The primary outcomes are pharmacodynamics neuroimaging markers at 3 and 6 months - 31P-MRS and volumetric MRI. Secondary outcomes include the UHDRS, comprising the motor, functional and cognitive components, the Problem Behaviours Assessment Short Form, the Short Form 36 Health Survey, adverse events, tolerance and other neuroimaging biomarkers.
Sponsors/funders
Institut National de la Santé et de la Recherche Médicale and Ultragenyx Pharmaceutical Inc.
Comments
Albeit with a low success rate (15), several dietary nutrients with possible effects over metabolic processes have been tested in HD over the years, including d-α-tocopherol (16), idebenone (17), co-enzyme Q10 (18), ethyl-eicosapentaenoate (19– 21), and creatine (22– 24).

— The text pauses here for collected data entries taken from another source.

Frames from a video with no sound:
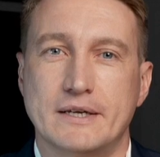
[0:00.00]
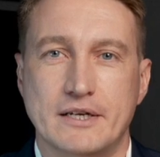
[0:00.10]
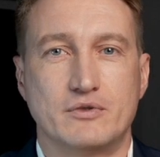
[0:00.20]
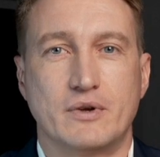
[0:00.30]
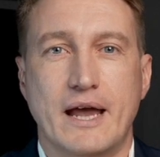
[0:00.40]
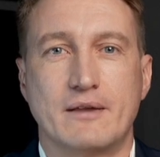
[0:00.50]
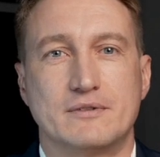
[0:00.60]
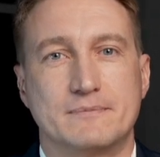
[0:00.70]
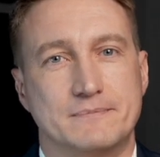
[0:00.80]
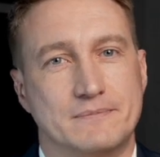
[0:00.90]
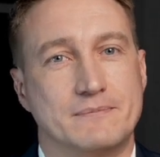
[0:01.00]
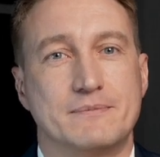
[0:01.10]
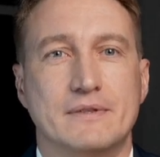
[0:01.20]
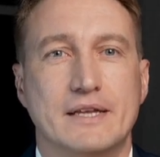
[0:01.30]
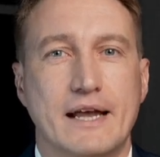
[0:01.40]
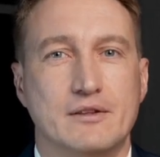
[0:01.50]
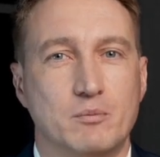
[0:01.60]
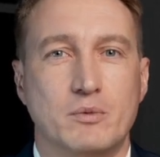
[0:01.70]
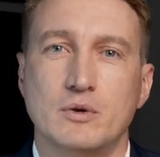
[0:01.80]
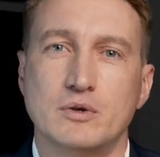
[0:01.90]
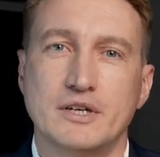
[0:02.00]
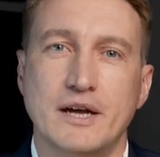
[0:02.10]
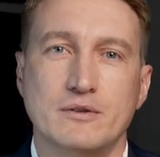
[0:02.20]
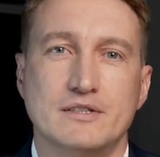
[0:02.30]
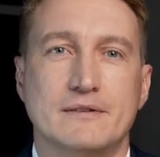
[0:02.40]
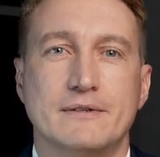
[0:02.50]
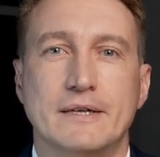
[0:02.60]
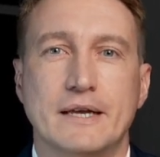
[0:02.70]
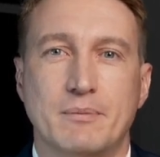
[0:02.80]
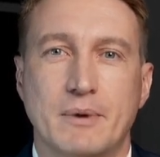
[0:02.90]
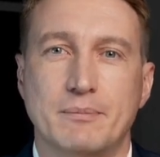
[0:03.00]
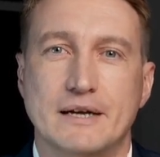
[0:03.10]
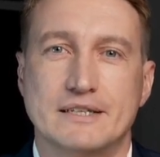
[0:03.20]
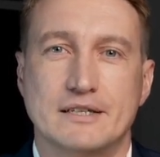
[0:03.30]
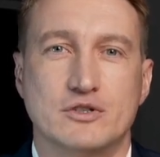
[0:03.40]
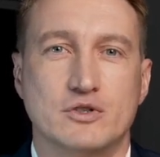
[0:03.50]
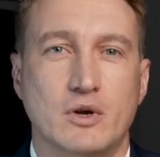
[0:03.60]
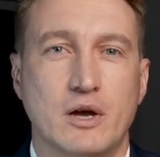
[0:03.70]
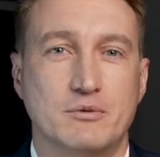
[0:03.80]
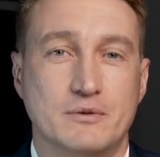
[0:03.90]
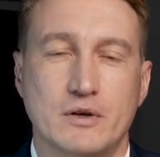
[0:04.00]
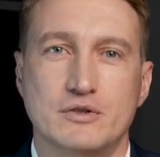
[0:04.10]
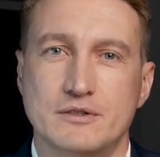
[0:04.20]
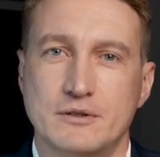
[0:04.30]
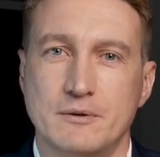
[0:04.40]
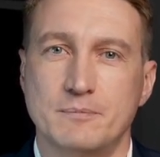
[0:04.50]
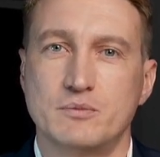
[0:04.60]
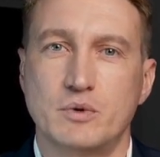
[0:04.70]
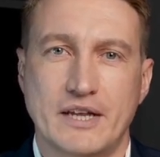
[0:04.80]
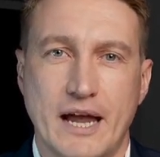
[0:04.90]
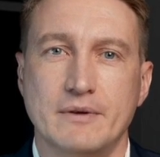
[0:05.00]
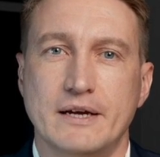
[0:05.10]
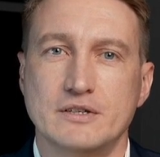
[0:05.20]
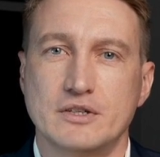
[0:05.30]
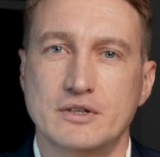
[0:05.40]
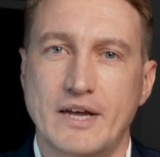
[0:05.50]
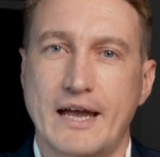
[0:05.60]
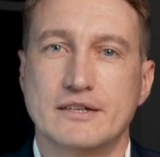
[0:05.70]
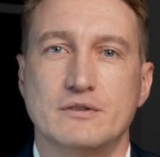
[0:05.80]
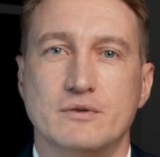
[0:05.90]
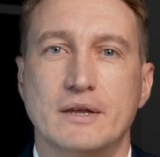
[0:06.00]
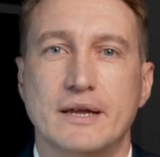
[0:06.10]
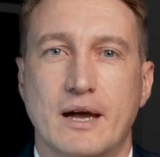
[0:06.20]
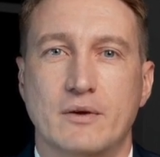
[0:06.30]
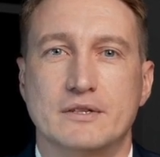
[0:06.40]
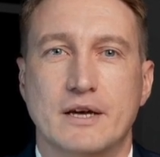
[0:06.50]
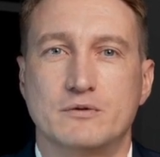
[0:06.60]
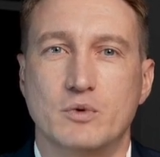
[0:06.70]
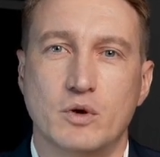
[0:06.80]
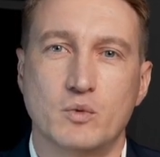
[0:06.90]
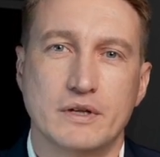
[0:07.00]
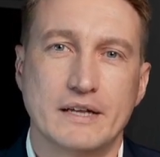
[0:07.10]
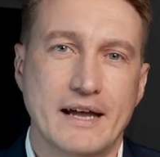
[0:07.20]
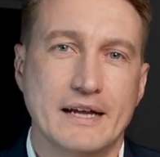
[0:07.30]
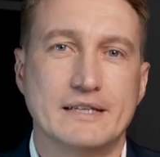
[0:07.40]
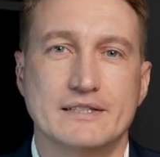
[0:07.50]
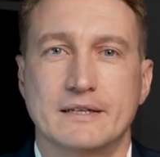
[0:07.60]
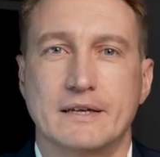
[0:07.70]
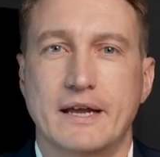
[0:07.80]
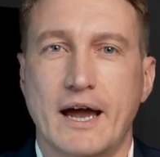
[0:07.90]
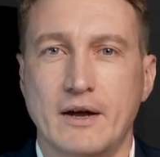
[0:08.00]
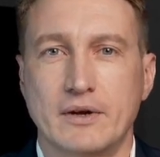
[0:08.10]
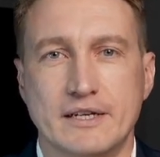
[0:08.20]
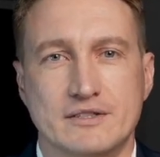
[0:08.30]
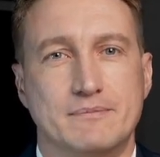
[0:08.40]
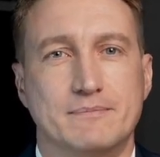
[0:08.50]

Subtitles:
if you have taxable brokerage accounts, it might make sense to draw from those before tapping into your tax-deferred accounts like 401ks and IRAs.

Triheptanoin is an odd-chain triglyceride with anaplerotic properties (i.e. it replenishes biochemical cycles with intermediate metabolites), providing the Krebs cycle with both acetyl-CoA and propionyl-CoA. So far, triheptanoin has been tested for several disorders of the brain metabolism, including pyruvate decarboxylase deficiency, and GLUT1 deficiency where a significant symptomatic effect was demonstrated in a small open-labelstudy (25).

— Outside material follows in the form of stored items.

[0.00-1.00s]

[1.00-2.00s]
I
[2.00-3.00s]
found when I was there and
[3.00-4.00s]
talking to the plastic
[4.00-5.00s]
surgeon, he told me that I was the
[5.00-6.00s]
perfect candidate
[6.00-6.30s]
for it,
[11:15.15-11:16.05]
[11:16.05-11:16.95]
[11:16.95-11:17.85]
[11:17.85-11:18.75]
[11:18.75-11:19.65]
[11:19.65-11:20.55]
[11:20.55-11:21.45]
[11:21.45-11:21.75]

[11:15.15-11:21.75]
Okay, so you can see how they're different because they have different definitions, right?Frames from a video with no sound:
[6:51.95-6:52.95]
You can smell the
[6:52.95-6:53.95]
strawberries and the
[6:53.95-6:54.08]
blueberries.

In HD, several lines of evidence support the existence of a dysfunction of the energy metabolism, including the Krebs cycle, oxidative phosphorylation and glycolysis. Two small open-label studies in HD showed that triheptanoin may have the potential to bring peripheral (26) and central nervous system metabolic biomarkers (27) to levels observed in healthy controls. They also anticipate triheptanoin to be well tolerated (26, 27), and overall the cumulative evidence suggests a good safety profile for doses between 1 to2.5 g/kg/day(14).
The TRIHEP3 trial will be completed by the end of 2019 and the results are expected in mid-2020.
CONFLICTS OF INTEREST
FBR and EJW were sub-investigators on LEGATO-HD (NCT02215616), IONIS HTTRx (NCT02519036) and IONIS HTTRx OLE (NCT03342053), and are sub-investigators on the Roche GENERATION-HD (NCT03761849), Roche Natural History Study (NCT03664804) and Roche GEN-EXTEND (NCT03842969) trials, and EJW was a sub-investigator on the Amaryllis (NCT02197130). EJW is the chief investigator of the Roche GEN-PEAK trial (NCT04000594) and FBR is a sub-investigator. JJF was principal investigator on LEGATO-HD and on a trial of ethyl-eicosapentanoate in Huntington’s disease. The authors did not make use of confidential or privileged information: all materials included in this manuscript were collected from publicly available sources. FBR has provided consultancy services to GLG. EJW has participated in scientific advisory boards with Hoffmann-La Roche Ltd, Ionis, Shire, GSK, Wave Life Sciences, PTC Therapeutics, Takeda and Mitoconix. All honoraria were paid through UCL Consultants Ltd, a wholly owned subsidiary of UCL. Their Host Institution, University College London Hospitals NHS Foundation Trust, has received funds as compensation for conducting clinical trials for Ionis Pharmaceuticals, Pfizer and Teva Pharmaceuticals. Hoffman La Roche Ltd has supported UCL with research funding for EJW. In view of the support to both regular authors from Hoffman-La Roche Ltd, JJF was invited to be a co-author to ensure the sections on the Ionis/Roche program were suitably balanced.
JJF received grants from GlaxoSmithKline, Grunenthal, Fundação MSD (Portugal), TEVA, MSD, Allergan, Novartis, Medtronic. He received consultancy fees from GlaxoSmithKline, Novartis, TEVA, Lundbeck, Solvay, BIAL, Merck-Serono, Merz, Ipsen, Biogen, Acadia, Allergan, Abbvie, Sunovion Pharmaceuticals. He is employed by Faculdade de Medicina de Lisboa and CNS - Campus Neurológico Sénior. He also participated in advisory boards for Bial and expert testimony to Novartis.
Footnotes
ACKNOWLEDGMENTS
The authors are supported by CHDI Foundation, Inc. (salary support to FBR and EJW).